Date of Award

Spring 5-2017

Document Type


Degree Name

Doctor of Philosophy (PhD)


Safety Sciences

First Advisor

Christopher Janicak, Ph.D.

Second Advisor

Lora Ott, Ph.D, RN

Third Advisor

Majed Zreiqat, Ph.D.


This study examined a series of research questions in an attempt to analyze the perceived barriers, organizational factors, and indirect costs of non-compliance with the OSHA bloodborne pathogens standard. The public domain data indicated that the most frequently cited violations of the bloodborne pathogens standard has remained the same since the last OSHA publication on the topic in 2011. The study provides additional detail on the most frequent violations giving the top ten versus top five for the study period of January 2013 to December 2015. The period studied indicates that organizations could expect to see a twenty-eight percent decrease on average from the initial penalty issued to the current penalty received. The study determined there was no significant difference in the current penalties imposed and the availability of a full-time health and safety professional to comply with the standard. Likewise, there was no evidence of a significant difference in the current penalties imposed based on the presence or absence of a certified health and safety professional or if the organization participated in third party reviews of their bloodborne pathogens program prior to the inspection. Respondents from healthcare and social assistance organizations were not in agreement as to the perceived barriers to compliance as well as respondents from organizations classified as non-healthcare or “other.” When examining whether the amount of a penalty was related to the presence or absence of a full-time health and safety professional in an organization, again no significant differences were found. There was a significant positive correlation between the amount of a penalty received by an organization and the dollar amount of the indirect cost to respond to the citation.
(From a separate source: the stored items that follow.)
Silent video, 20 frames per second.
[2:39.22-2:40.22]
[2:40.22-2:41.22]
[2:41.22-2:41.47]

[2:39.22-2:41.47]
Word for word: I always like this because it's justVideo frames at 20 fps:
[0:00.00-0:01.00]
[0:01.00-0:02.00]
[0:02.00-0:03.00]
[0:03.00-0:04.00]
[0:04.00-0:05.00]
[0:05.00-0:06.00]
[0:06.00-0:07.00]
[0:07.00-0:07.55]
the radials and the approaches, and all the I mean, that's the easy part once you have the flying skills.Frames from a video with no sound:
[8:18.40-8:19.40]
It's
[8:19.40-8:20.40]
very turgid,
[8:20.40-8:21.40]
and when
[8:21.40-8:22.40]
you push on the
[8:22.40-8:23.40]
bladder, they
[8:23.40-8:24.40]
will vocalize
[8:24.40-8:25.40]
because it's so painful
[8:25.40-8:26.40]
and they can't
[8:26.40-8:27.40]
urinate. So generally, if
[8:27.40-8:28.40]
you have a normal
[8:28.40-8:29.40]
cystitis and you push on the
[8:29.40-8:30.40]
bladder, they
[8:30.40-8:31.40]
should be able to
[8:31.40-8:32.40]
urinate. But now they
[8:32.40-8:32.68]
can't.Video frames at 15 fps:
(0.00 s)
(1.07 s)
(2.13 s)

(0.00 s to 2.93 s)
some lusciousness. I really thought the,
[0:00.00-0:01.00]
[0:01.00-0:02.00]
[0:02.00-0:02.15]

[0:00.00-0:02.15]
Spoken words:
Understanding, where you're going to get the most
These indirect costs were above and beyond what would have been spent to be in compliance with the standard initially. Recommendations for future research are provided to examine the cost of penalties and indirect costs to see if a model could be developed to predict the costs of compliance. The ability to predict and quantify these additional costs of compliance to a citation could be useful for encouraging initial compliance with the standard by organizations.